Health care in 3 charts
February 24, 2012 4 Comments
So, this week was time for me to update my health care policy lecture for the first time in three years. Much updating to be done. For starters, I hit upon a much better way to start. I simply show what’s wrong with health care in the US in three charts and once the scope of the problem is obvious the rest of the lecture is how we got here and what we can do about it.
So, to start, cross-national per capita health care spending is pretty damning.

Of course, if that were resulting in us being way healthier, maybe it would be worth it. Back in the old days, I used to show a comparative life expectancy chart (we don’t fare so well), but since becoming a quasi health care wonk thanks to years of reading Ezra and Jon Cohn, I realized than health care amenable mortality is the way to go. So, that’s next. In short, despite all that spending, Americans die at much higher rates from things that could have prevented with proper health care treatment.

And last, we don’t even bother to get all Americans covered with this extra spending. I had to make this chart myself. Nobody bothers assembling a chart where basically all the countries but one are at 100%.
The Affordable Care Act ain’t perfect, but I can guarantee you Health Savings Accounts and buying insurance across state lines aren’t exactly going to solve these problems.

I actually think progressive HSAs plus single-payer universal catastrophic insurance is the way to go, thanks to reading years of Brad DeLong and Yglesias. But alas, since it combines the one thing anathema to progressive (icky cost-sharing) and the one thing anathema to conservatives (icky government-run anything), it’s a pipe dream.
1) I don’t think cost-sharing is anathema to liberals.
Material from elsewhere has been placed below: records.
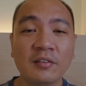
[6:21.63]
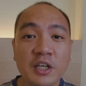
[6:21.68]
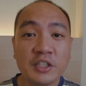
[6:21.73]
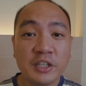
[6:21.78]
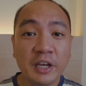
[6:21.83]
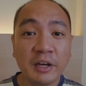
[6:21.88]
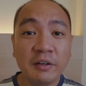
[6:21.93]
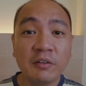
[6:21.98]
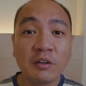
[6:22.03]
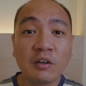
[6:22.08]

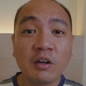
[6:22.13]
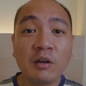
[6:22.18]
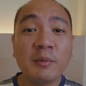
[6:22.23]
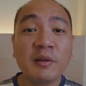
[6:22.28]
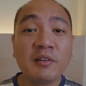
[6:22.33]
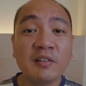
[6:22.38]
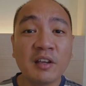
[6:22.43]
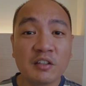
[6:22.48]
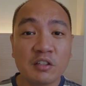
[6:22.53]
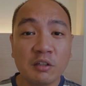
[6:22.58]
Share in the
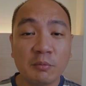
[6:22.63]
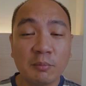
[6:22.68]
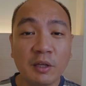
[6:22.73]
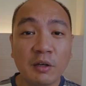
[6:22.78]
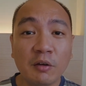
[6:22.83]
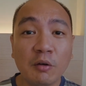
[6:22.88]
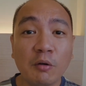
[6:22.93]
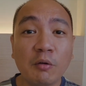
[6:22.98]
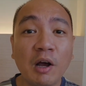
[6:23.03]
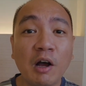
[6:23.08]
comment section
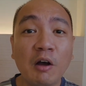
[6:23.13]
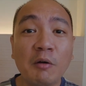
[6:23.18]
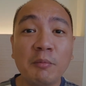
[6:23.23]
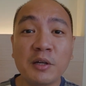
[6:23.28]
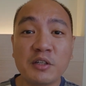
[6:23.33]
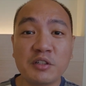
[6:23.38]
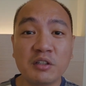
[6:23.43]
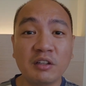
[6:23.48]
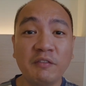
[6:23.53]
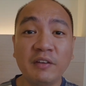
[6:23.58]
below how
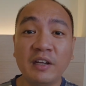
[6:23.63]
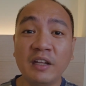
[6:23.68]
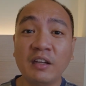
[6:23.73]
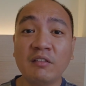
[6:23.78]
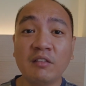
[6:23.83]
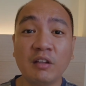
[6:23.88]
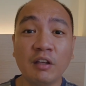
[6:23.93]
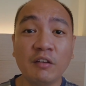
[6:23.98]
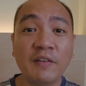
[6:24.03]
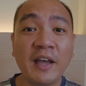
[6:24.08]
much
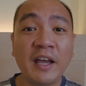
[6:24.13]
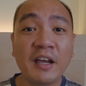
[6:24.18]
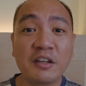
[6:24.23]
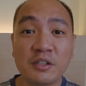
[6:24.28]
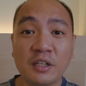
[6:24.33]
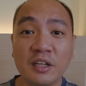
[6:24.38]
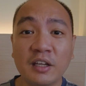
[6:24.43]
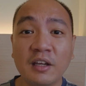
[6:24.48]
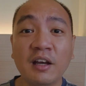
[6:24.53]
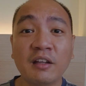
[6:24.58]
dividends you've
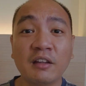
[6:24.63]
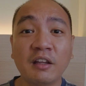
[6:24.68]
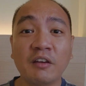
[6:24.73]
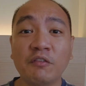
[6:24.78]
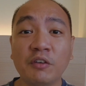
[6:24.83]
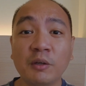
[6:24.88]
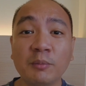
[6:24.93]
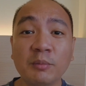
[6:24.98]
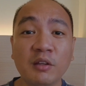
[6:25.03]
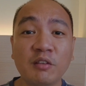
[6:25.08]
actually gotten
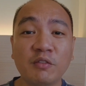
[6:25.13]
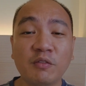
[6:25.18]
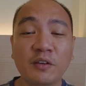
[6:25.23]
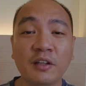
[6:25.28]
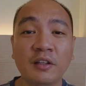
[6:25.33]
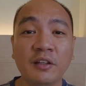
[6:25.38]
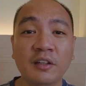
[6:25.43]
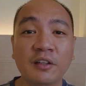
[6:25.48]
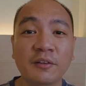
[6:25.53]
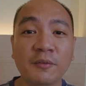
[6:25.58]
from this
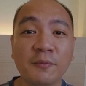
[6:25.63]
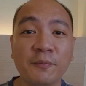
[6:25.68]
fund.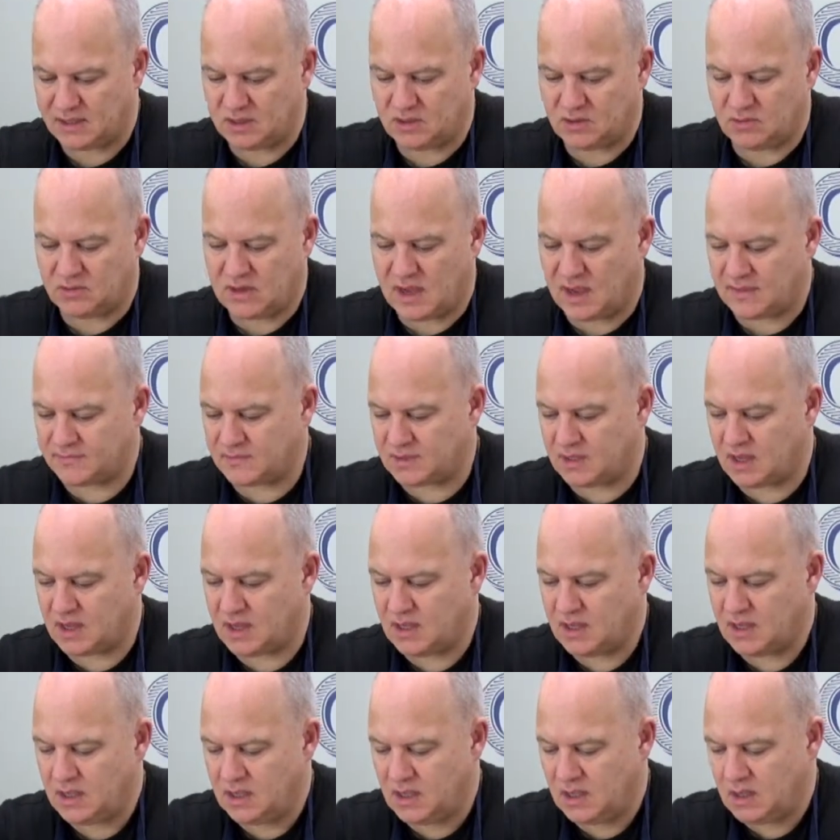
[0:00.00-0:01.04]
You don't have to
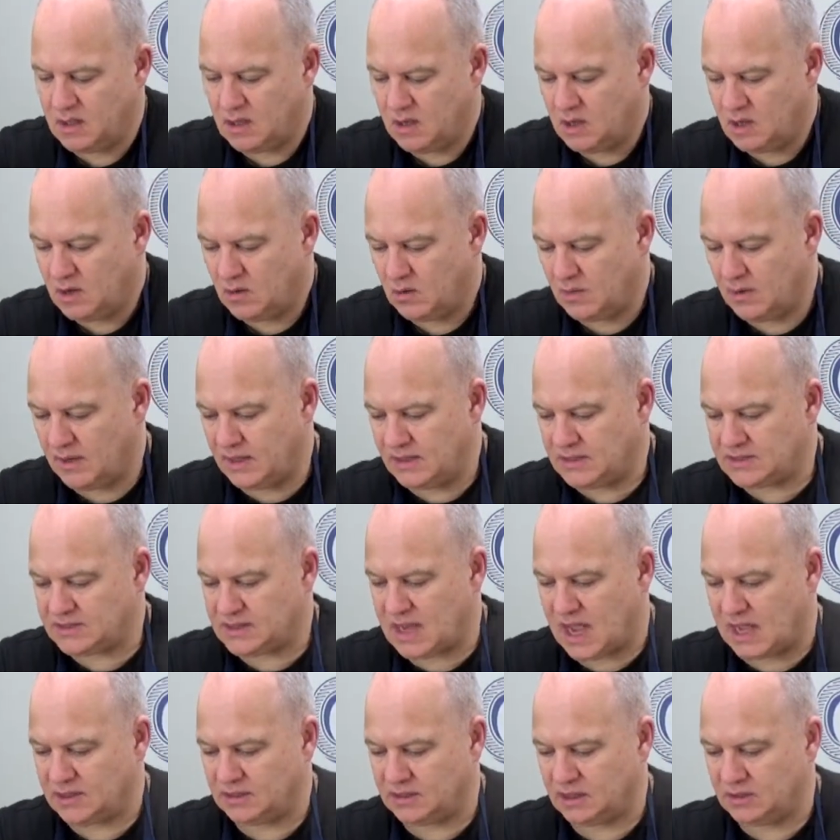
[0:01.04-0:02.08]
really
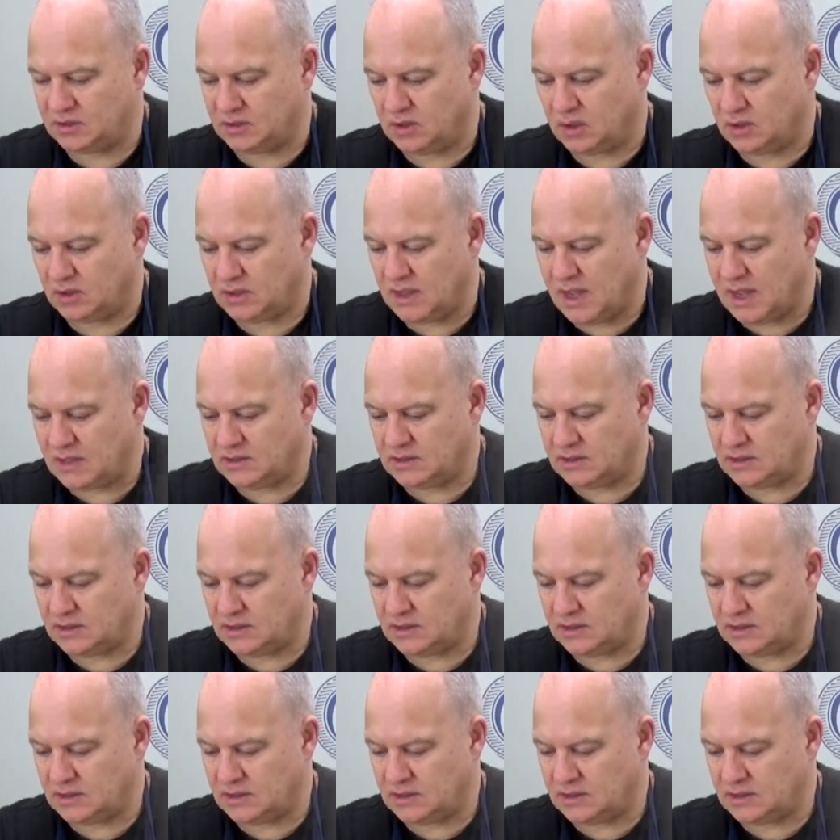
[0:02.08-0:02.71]
stand and do that,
It’s not like Medicare doesn’t have significant cost-sharing and most liberals would absolutely jump at a “Medicare for all” plan.
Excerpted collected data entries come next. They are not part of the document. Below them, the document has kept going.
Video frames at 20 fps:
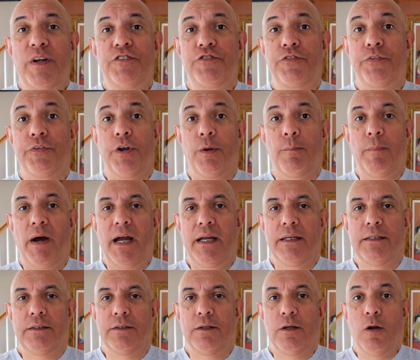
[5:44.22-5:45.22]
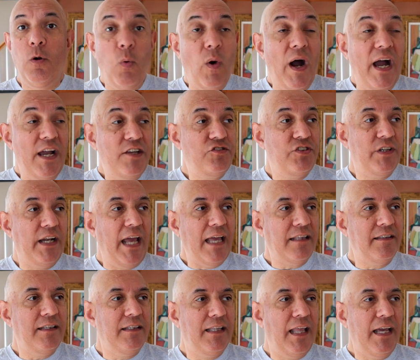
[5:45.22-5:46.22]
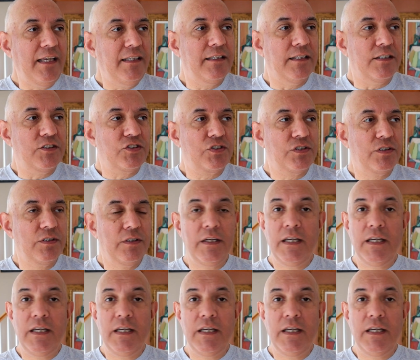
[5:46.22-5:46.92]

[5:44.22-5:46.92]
race through your mind. Why is it acting like this?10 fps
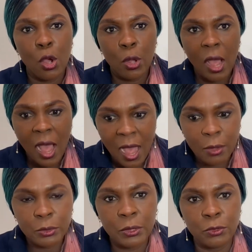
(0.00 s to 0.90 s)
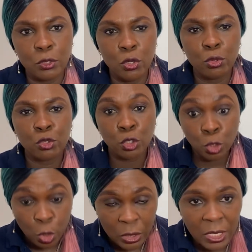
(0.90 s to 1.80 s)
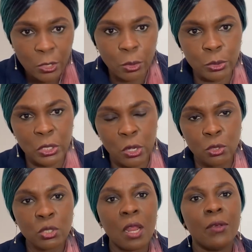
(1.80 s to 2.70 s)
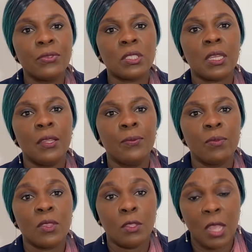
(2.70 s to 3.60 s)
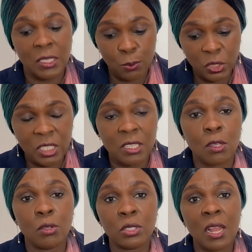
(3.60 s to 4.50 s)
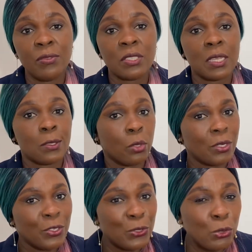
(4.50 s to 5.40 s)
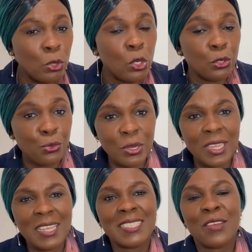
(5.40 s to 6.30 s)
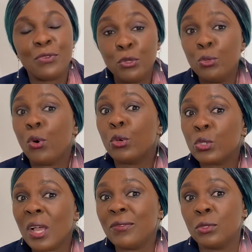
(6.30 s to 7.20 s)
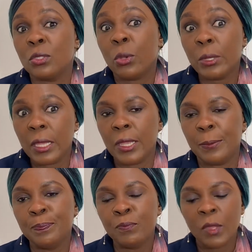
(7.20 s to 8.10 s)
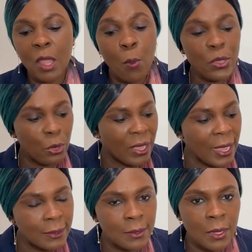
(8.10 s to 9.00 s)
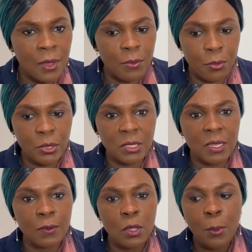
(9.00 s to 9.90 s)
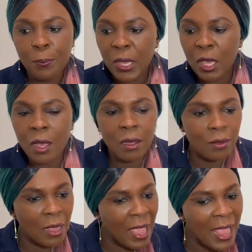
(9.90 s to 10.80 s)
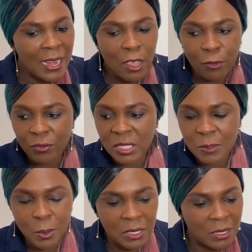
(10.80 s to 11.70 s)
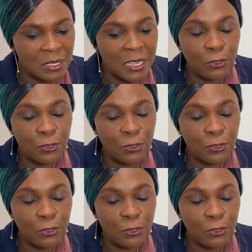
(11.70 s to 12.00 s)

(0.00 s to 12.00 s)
how study the consular officer. As much as the consular officer studied you during the interview, you also have to study him. Now, when you get the reason, pick any of these persons that you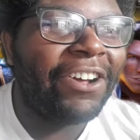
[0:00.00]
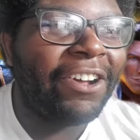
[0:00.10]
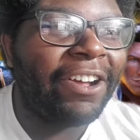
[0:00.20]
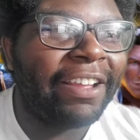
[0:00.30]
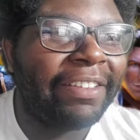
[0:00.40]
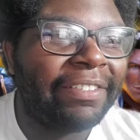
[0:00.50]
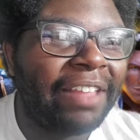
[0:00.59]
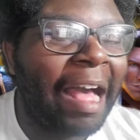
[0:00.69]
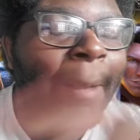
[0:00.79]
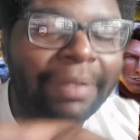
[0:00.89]
on
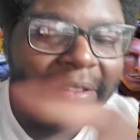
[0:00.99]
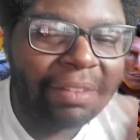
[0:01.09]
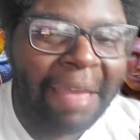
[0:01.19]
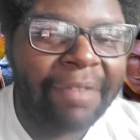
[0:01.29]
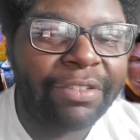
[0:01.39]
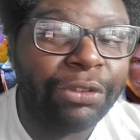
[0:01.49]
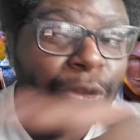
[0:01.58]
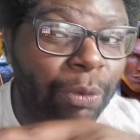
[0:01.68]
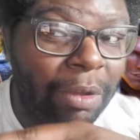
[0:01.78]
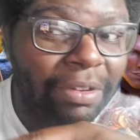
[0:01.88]
opposite of the map, so
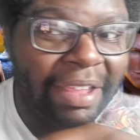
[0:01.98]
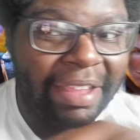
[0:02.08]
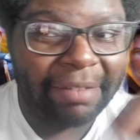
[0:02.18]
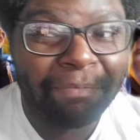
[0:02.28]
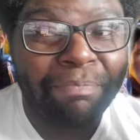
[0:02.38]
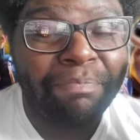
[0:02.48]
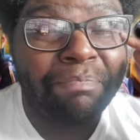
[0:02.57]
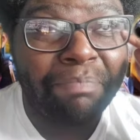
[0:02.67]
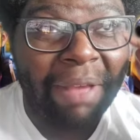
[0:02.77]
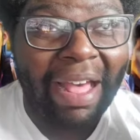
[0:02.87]
duo lane
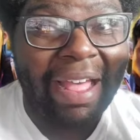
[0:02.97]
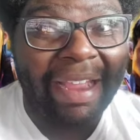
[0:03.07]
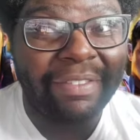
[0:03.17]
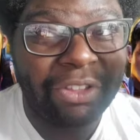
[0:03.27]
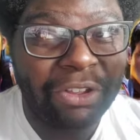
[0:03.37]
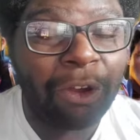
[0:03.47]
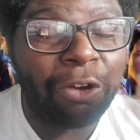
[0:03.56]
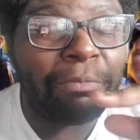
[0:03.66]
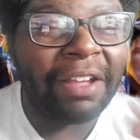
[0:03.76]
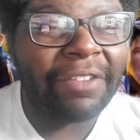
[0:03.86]
behind the
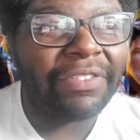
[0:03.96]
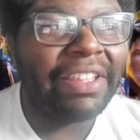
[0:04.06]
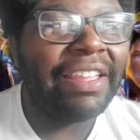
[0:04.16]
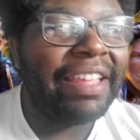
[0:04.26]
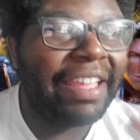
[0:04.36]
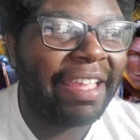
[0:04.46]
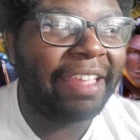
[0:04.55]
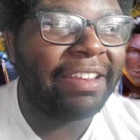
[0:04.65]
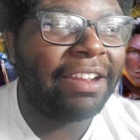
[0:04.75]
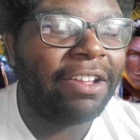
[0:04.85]
gold buff,
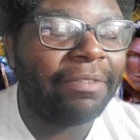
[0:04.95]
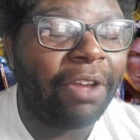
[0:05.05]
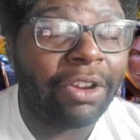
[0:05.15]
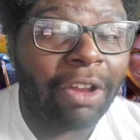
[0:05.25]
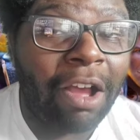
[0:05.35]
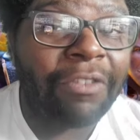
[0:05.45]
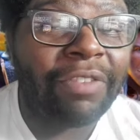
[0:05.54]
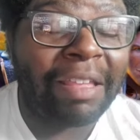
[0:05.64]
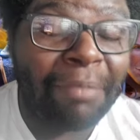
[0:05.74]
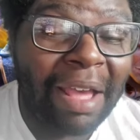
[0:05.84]
and um, on
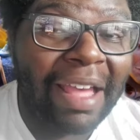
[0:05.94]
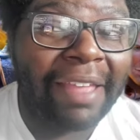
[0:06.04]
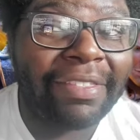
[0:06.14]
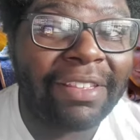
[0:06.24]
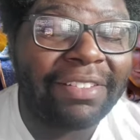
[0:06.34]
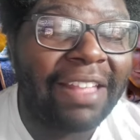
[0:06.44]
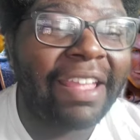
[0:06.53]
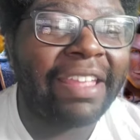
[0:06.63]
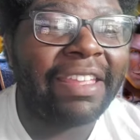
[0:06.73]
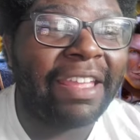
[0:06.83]
off lane behind the
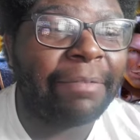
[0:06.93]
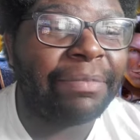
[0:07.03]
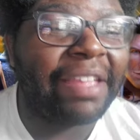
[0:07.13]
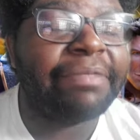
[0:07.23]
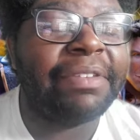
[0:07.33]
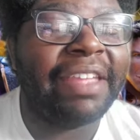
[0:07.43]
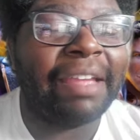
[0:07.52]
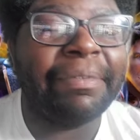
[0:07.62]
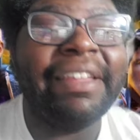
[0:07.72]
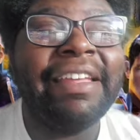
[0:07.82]
cyan camp, the XP
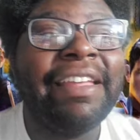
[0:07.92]
camp.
2) My understanding is that there’s not much evidence that cost-sharing actually works to keep medical costs down. If it did, all the good liberal health wonks would be all for it.
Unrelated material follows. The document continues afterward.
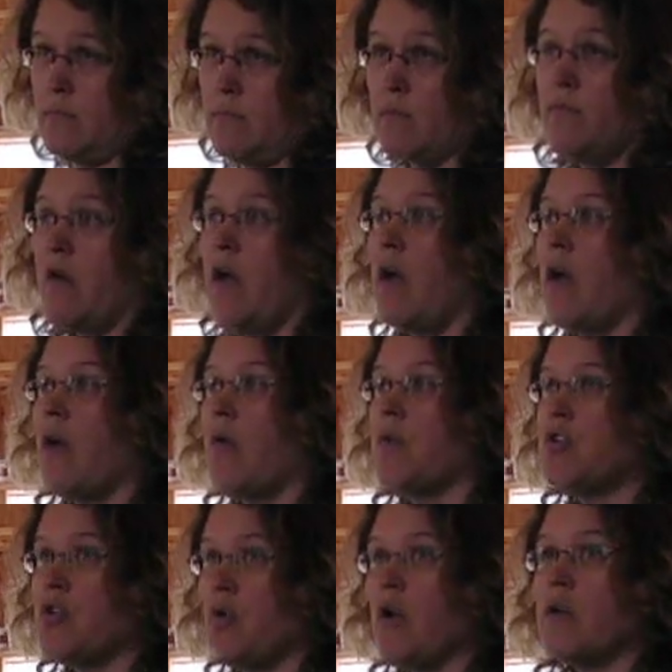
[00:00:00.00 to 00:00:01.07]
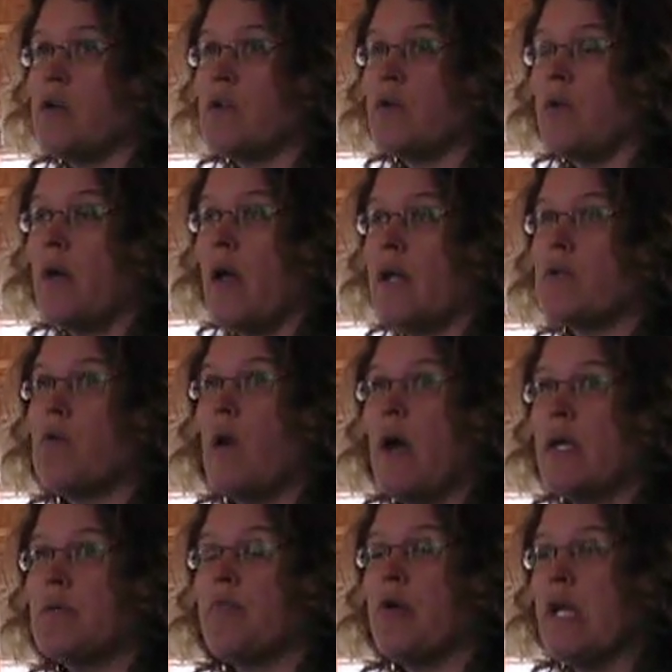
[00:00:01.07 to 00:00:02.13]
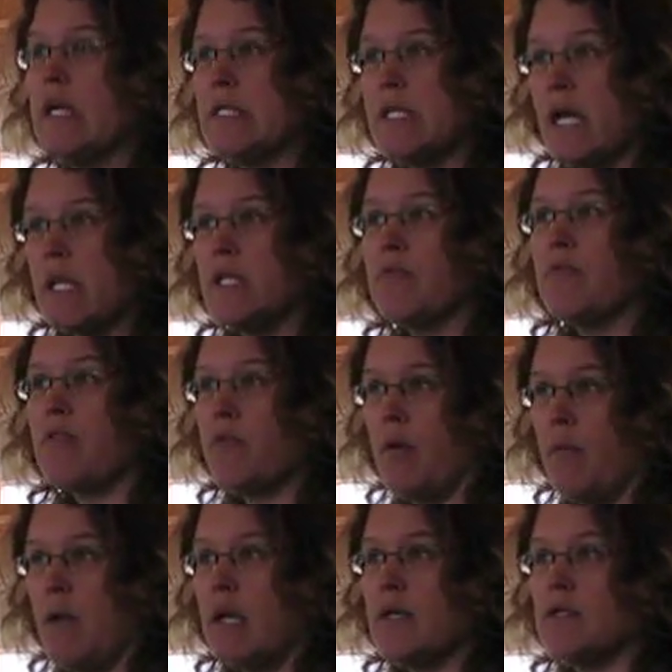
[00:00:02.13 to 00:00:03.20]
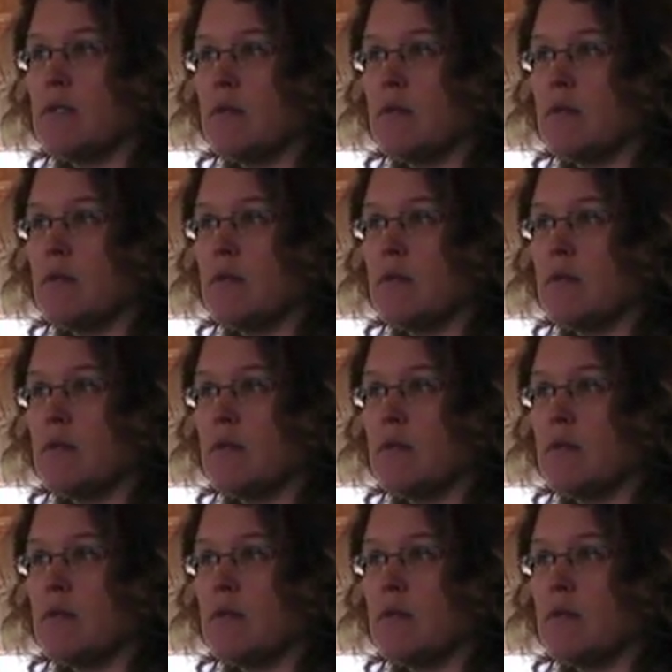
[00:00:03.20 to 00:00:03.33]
It's very short, so that's why it's pretty intense for 3 weeks.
3) What do you actually mean by “progressive” HSAs?
The single-payer bills in Congress (H.R. 676, for example) expand Medicare to everyone and do away with cost-sharing. I certainly agree with you that expanding Medicare, deductibles and coinsurance and all, would be a wonderful accomplishment in the eyes of all progressives, but for many the ideal point is care free at the point of use.
Maybe it’s been a while since I’ve read anything on the HMO revolution in the 90s, but I thought the general consensus was that managed care and high-deductible policies decreased (or at least substantially slowed the growth of) costs.
By progressive HSAs, I mean mandatory savings accounts ranging from, say 5-15 percent of a person’s income. This would be the deductible and anything above and beyond covered by insurance. For the HSA part to work, you’d need the unused portions to be refundable so individuals would have some incentive to be selective with health care utilization. Of course, the vast vast majority of health care savings would come from the insurer negotiating prices downwards. But I don’t think the effects on costs from HSAs would be insignificant. See Jason Furman: http://www.brookings.edu/papers/2007/04useconomics_furman.aspx
I like that progressive element, but I suspect that Furman seriously overstates the cost-saving benefit. Also, the data that show that under-utilization of needed services had no negative effects is really old. You’ve also got to be really careful about what has cost sharing and what doesn’t. Actually, seems like France is pretty damn good at this. I think we’d be better trying to adopt and slightly modify their system than trying to re-invent the wheel.
I did not realize that about the House Bill you mention, but I would argue that the only thing that is truly anathema to liberals is a health care “reform” that doesn’t actually work to expand affordable coverage to all Americans.